- TASK BRIEF
What you return must be the full data, repeated verbatim, with no pictures in it.

[Data entries]
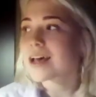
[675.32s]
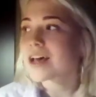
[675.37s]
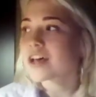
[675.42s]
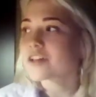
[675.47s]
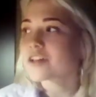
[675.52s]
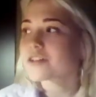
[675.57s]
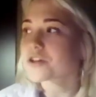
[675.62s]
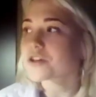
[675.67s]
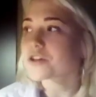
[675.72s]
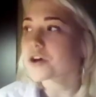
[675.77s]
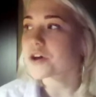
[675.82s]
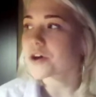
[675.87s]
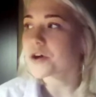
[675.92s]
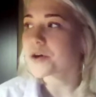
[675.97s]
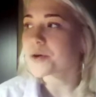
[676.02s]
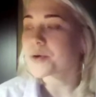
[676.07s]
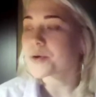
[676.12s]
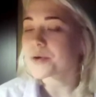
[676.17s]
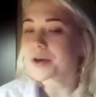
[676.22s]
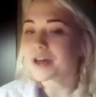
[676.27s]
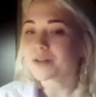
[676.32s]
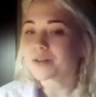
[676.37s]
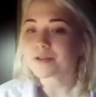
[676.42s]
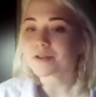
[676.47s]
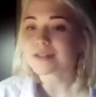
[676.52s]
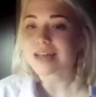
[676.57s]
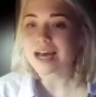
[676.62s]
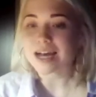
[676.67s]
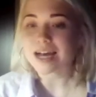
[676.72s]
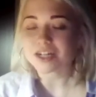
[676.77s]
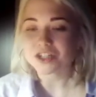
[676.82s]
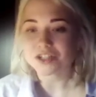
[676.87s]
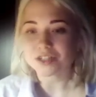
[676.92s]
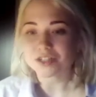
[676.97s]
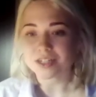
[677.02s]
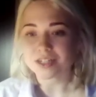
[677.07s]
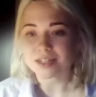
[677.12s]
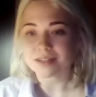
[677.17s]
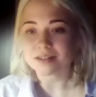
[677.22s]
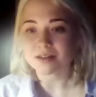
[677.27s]
So it was
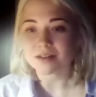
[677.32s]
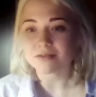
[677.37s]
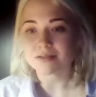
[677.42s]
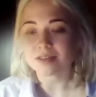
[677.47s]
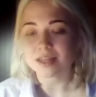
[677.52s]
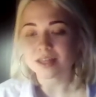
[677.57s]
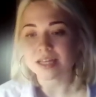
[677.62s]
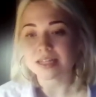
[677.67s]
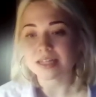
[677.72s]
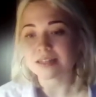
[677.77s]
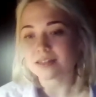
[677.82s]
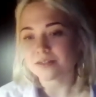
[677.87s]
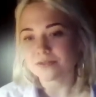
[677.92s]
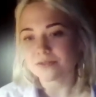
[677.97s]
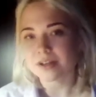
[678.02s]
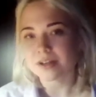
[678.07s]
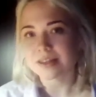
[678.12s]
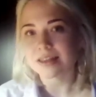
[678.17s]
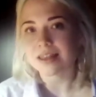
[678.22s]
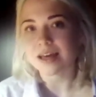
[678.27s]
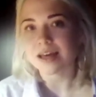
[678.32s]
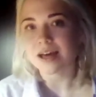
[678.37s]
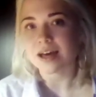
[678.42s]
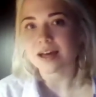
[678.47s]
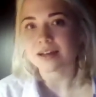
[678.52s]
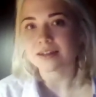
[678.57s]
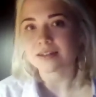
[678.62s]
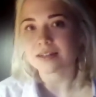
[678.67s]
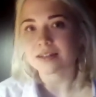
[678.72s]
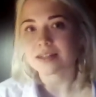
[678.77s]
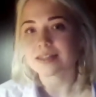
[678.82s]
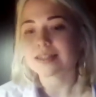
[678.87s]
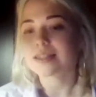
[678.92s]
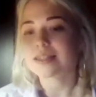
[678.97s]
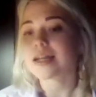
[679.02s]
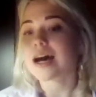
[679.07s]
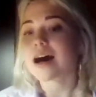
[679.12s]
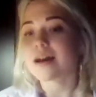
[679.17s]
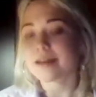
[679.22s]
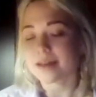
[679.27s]
actually something different than
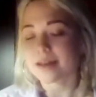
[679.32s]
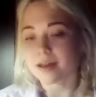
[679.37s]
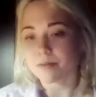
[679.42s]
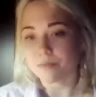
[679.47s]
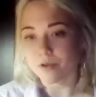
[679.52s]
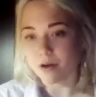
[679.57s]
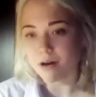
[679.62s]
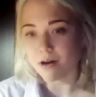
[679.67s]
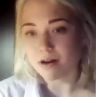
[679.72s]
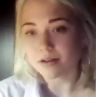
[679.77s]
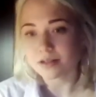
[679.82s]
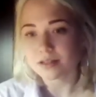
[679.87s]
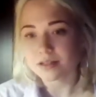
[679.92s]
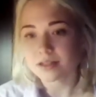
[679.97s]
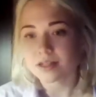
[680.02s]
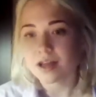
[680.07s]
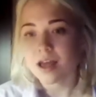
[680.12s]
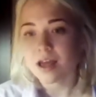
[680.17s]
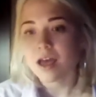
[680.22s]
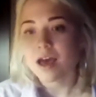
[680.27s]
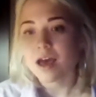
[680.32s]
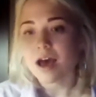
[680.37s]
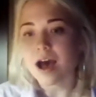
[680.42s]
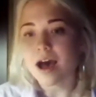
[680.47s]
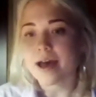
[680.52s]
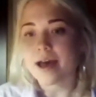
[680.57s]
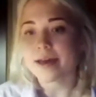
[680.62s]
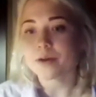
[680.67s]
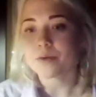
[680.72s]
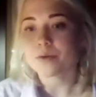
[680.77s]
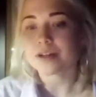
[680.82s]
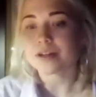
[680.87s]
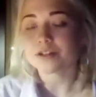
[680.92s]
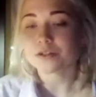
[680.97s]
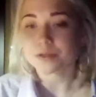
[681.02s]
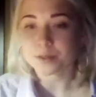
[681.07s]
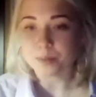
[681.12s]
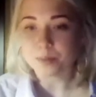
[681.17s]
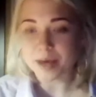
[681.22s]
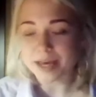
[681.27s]
studying abroad. I went
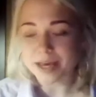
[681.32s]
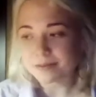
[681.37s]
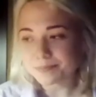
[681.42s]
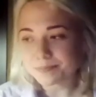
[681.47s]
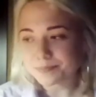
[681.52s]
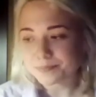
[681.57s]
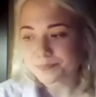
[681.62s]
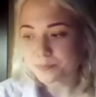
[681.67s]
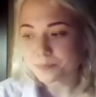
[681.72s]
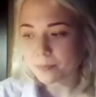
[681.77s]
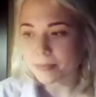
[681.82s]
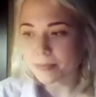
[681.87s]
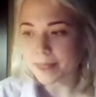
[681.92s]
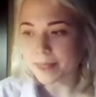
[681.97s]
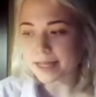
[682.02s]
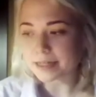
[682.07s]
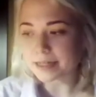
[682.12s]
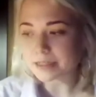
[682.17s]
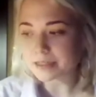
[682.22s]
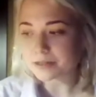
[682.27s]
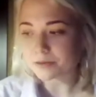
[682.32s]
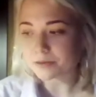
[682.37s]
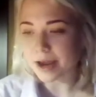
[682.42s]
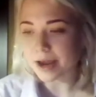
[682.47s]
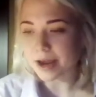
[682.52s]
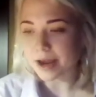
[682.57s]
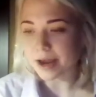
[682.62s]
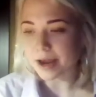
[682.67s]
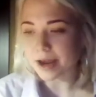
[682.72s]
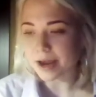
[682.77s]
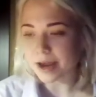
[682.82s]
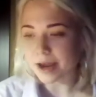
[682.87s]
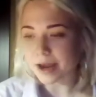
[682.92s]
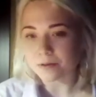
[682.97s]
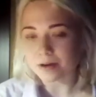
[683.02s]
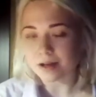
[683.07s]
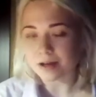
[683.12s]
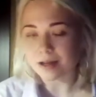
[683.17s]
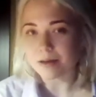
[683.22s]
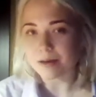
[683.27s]
to Spain, and right
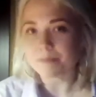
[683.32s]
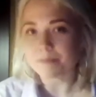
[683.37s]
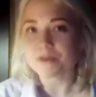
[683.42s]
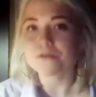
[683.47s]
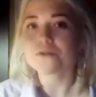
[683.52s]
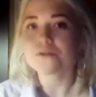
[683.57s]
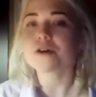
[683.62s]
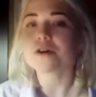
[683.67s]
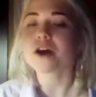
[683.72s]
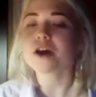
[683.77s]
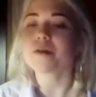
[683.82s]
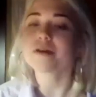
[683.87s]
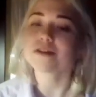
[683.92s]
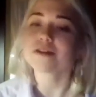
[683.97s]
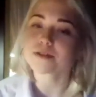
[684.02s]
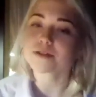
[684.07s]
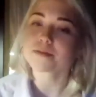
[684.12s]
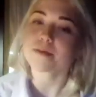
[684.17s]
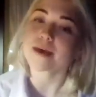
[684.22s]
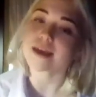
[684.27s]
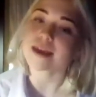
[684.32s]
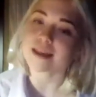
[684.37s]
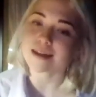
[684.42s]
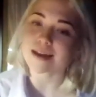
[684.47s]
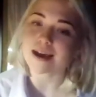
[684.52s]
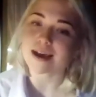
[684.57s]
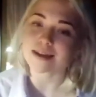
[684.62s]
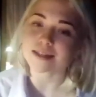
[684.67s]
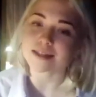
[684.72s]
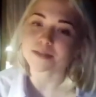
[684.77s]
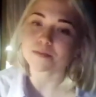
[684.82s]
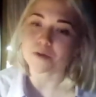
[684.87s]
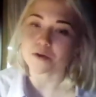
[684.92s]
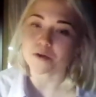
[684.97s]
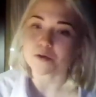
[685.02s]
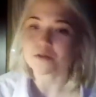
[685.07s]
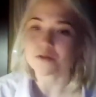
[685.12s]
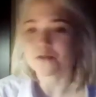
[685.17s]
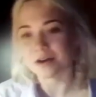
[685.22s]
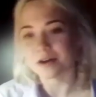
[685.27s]
now, before going to Spain, I
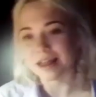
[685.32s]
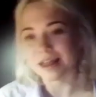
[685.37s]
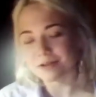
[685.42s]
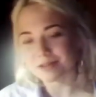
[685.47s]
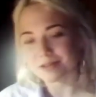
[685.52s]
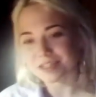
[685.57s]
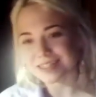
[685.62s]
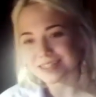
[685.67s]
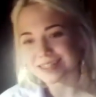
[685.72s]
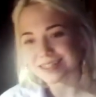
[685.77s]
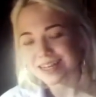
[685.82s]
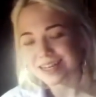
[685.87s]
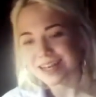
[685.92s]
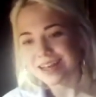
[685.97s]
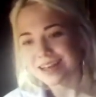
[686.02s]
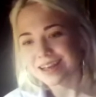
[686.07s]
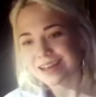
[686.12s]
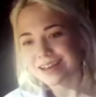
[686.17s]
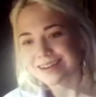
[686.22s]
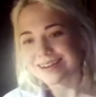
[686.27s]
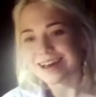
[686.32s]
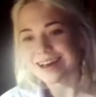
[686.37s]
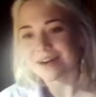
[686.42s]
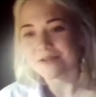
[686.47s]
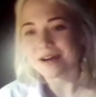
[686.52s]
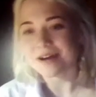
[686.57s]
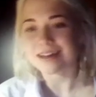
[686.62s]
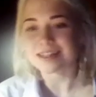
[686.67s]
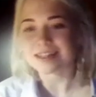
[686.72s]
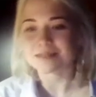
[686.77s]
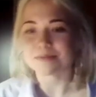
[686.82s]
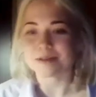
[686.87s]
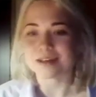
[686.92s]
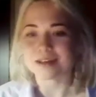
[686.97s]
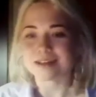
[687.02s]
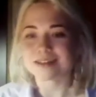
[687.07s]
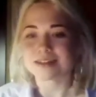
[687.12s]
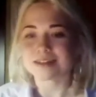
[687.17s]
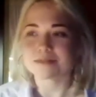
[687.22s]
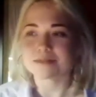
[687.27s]
spoke 4 languages. Now I
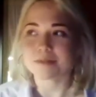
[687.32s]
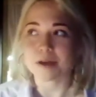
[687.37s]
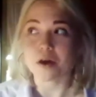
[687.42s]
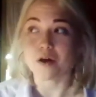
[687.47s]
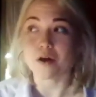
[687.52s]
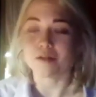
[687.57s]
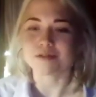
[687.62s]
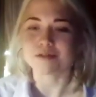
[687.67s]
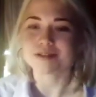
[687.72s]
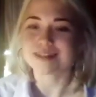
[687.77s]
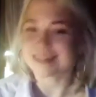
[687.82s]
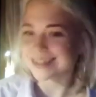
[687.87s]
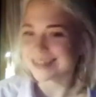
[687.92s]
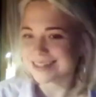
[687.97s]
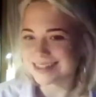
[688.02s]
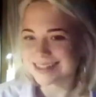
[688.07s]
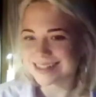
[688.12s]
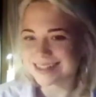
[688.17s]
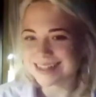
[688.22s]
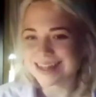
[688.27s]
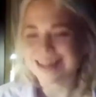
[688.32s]
speak almost 6,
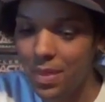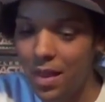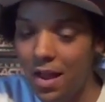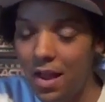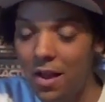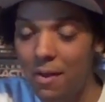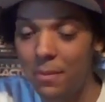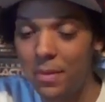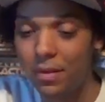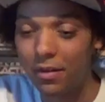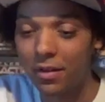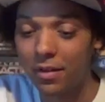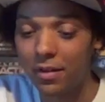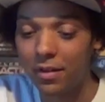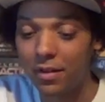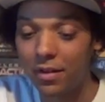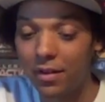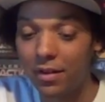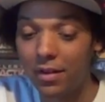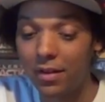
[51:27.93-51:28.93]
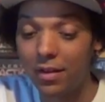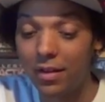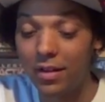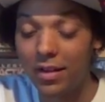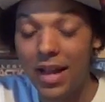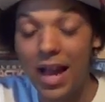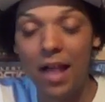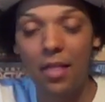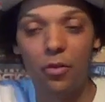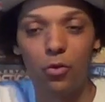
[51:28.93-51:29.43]
Um,
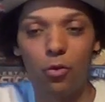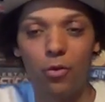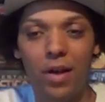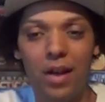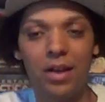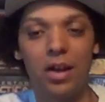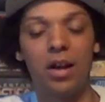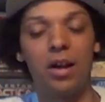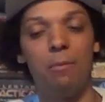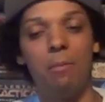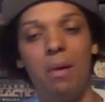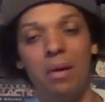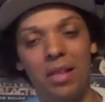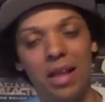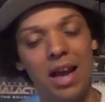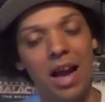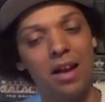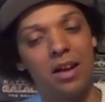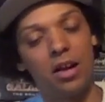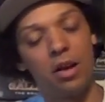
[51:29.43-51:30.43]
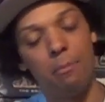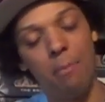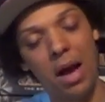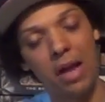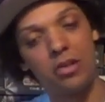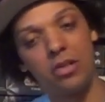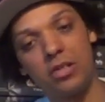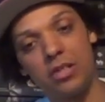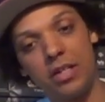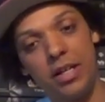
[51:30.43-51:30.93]
yeah, they one had like a they had like a
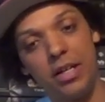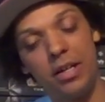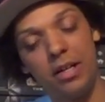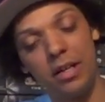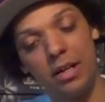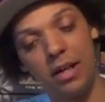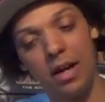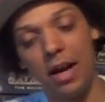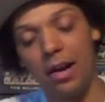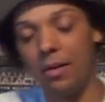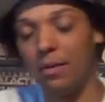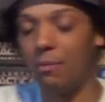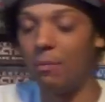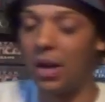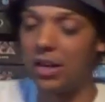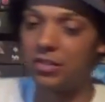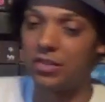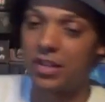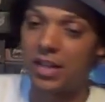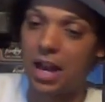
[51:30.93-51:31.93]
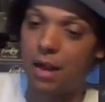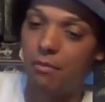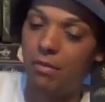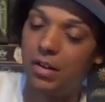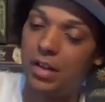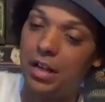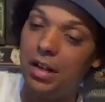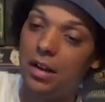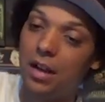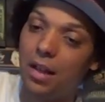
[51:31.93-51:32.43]
Magic dealer, a Magic the
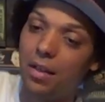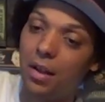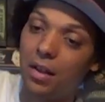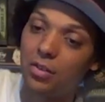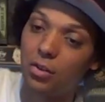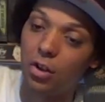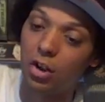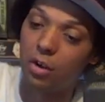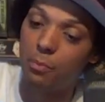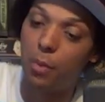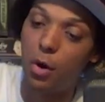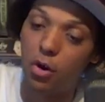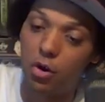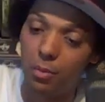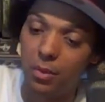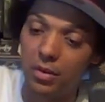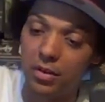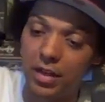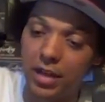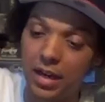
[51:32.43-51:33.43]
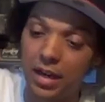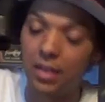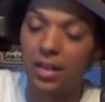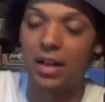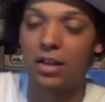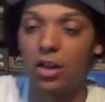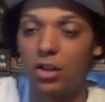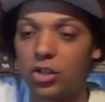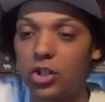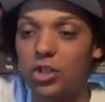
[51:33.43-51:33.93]
Gathering dealer, and they sort of Pokemon dealer, and
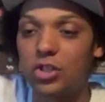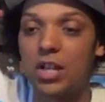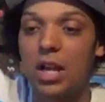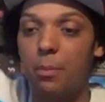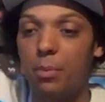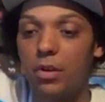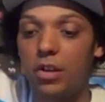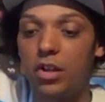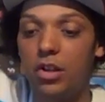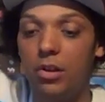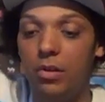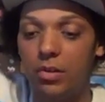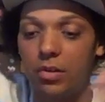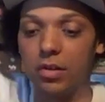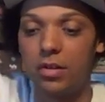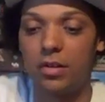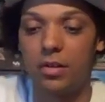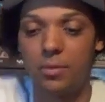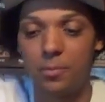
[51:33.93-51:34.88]
there's like two separate queues.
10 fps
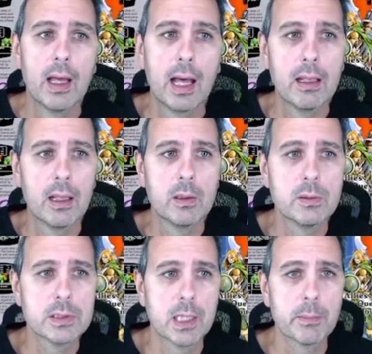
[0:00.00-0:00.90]

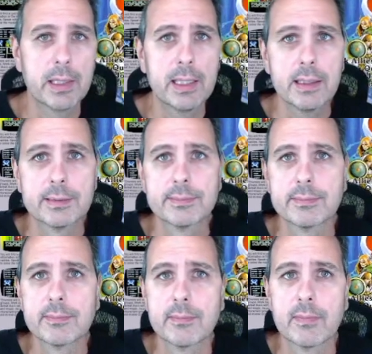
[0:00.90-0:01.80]
Hello, Sumkey.
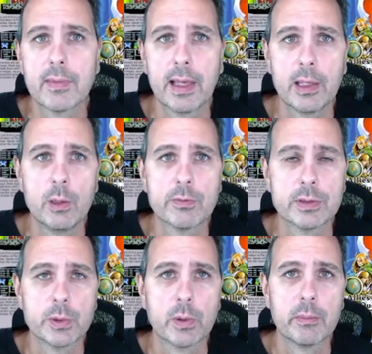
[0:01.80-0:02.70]
Thank you for
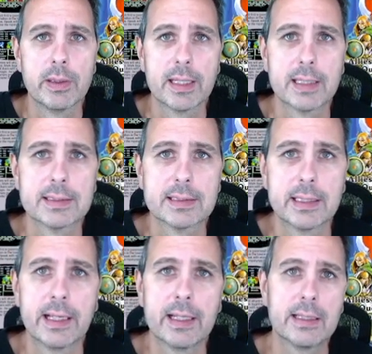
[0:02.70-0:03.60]
joining me again
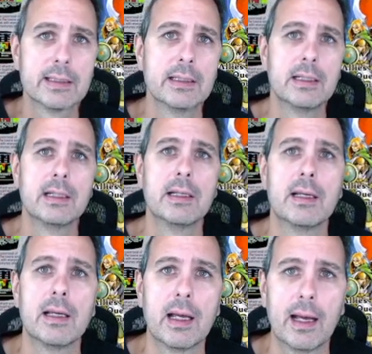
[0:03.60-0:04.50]
today.
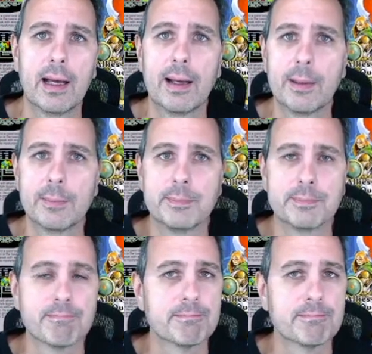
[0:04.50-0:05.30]
Um,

- RESULT
[675.32s]
[675.37s]
[675.42s]
[675.47s]
[675.52s]
[675.57s]
[675.62s]
[675.67s]
[675.72s]
[675.77s]
[675.82s]
[675.87s]
[675.92s]
[675.97s]
[676.02s]
[676.07s]
[676.12s]
[676.17s]
[676.22s]
[676.27s]
[676.32s]
[676.37s]
[676.42s]
[676.47s]
[676.52s]
[676.57s]
[676.62s]
[676.67s]
[676.72s]
[676.77s]
[676.82s]
[676.87s]
[676.92s]
[676.97s]
[677.02s]
[677.07s]
[677.12s]
[677.17s]
[677.22s]
[677.27s]
So it was
[677.32s]
[677.37s]
[677.42s]
[677.47s]
[677.52s]
[677.57s]
[677.62s]
[677.67s]
[677.72s]
[677.77s]
[677.82s]
[677.87s]
[677.92s]
[677.97s]
[678.02s]
[678.07s]
[678.12s]
[678.17s]
[678.22s]
[678.27s]
[678.32s]
[678.37s]
[678.42s]
[678.47s]
[678.52s]
[678.57s]
[678.62s]
[678.67s]
[678.72s]
[678.77s]
[678.82s]
[678.87s]
[678.92s]
[678.97s]
[679.02s]
[679.07s]
[679.12s]
[679.17s]
[679.22s]
[679.27s]
actually something different than
[679.32s]
[679.37s]
[679.42s]
[679.47s]
[679.52s]
[679.57s]
[679.62s]
[679.67s]
[679.72s]
[679.77s]
[679.82s]
[679.87s]
[679.92s]
[679.97s]
[680.02s]
[680.07s]
[680.12s]
[680.17s]
[680.22s]
[680.27s]
[680.32s]
[680.37s]
[680.42s]
[680.47s]
[680.52s]
[680.57s]
[680.62s]
[680.67s]
[680.72s]
[680.77s]
[680.82s]
[680.87s]
[680.92s]
[680.97s]
[681.02s]
[681.07s]
[681.12s]
[681.17s]
[681.22s]
[681.27s]
studying abroad. I went
[681.32s]
[681.37s]
[681.42s]
[681.47s]
[681.52s]
[681.57s]
[681.62s]
[681.67s]
[681.72s]
[681.77s]
[681.82s]
[681.87s]
[681.92s]
[681.97s]
[682.02s]
[682.07s]
[682.12s]
[682.17s]
[682.22s]
[682.27s]
[682.32s]
[682.37s]
[682.42s]
[682.47s]
[682.52s]
[682.57s]
[682.62s]
[682.67s]
[682.72s]
[682.77s]
[682.82s]
[682.87s]
[682.92s]
[682.97s]
[683.02s]
[683.07s]
[683.12s]
[683.17s]
[683.22s]
[683.27s]
to Spain, and right
[683.32s]
[683.37s]
[683.42s]
[683.47s]
[683.52s]
[683.57s]
[683.62s]
[683.67s]
[683.72s]
[683.77s]
[683.82s]
[683.87s]
[683.92s]
[683.97s]
[684.02s]
[684.07s]
[684.12s]
[684.17s]
[684.22s]
[684.27s]
[684.32s]
[684.37s]
[684.42s]
[684.47s]
[684.52s]
[684.57s]
[684.62s]
[684.67s]
[684.72s]
[684.77s]
[684.82s]
[684.87s]
[684.92s]
[684.97s]
[685.02s]
[685.07s]
[685.12s]
[685.17s]
[685.22s]
[685.27s]
now, before going to Spain, I
[685.32s]
[685.37s]
[685.42s]
[685.47s]
[685.52s]
[685.57s]
[685.62s]
[685.67s]
[685.72s]
[685.77s]
[685.82s]
[685.87s]
[685.92s]
[685.97s]
[686.02s]
[686.07s]
[686.12s]
[686.17s]
[686.22s]
[686.27s]
[686.32s]
[686.37s]
[686.42s]
[686.47s]
[686.52s]
[686.57s]
[686.62s]
[686.67s]
[686.72s]
[686.77s]
[686.82s]
[686.87s]
[686.92s]
[686.97s]
[687.02s]
[687.07s]
[687.12s]
[687.17s]
[687.22s]
[687.27s]
spoke 4 languages. Now I
[687.32s]
[687.37s]
[687.42s]
[687.47s]
[687.52s]
[687.57s]
[687.62s]
[687.67s]
[687.72s]
[687.77s]
[687.82s]
[687.87s]
[687.92s]
[687.97s]
[688.02s]
[688.07s]
[688.12s]
[688.17s]
[688.22s]
[688.27s]
[688.32s]
speak almost 6,
[51:27.93-51:28.93]
[51:28.93-51:29.43]
Um,
[51:29.43-51:30.43]
[51:30.43-51:30.93]
yeah, they one had like a they had like a
[51:30.93-51:31.93]
[51:31.93-51:32.43]
Magic dealer, a Magic the
[51:32.43-51:33.43]
[51:33.43-51:33.93]
Gathering dealer, and they sort of Pokemon dealer, and
[51:33.93-51:34.88]
there's like two separate queues.
10 fps
[0:00.00-0:00.90]

[0:00.90-0:01.80]
Hello, Sumkey.
[0:01.80-0:02.70]
Thank you for
[0:02.70-0:03.60]
joining me again
[0:03.60-0:04.50]
today.
[0:04.50-0:05.30]
Um,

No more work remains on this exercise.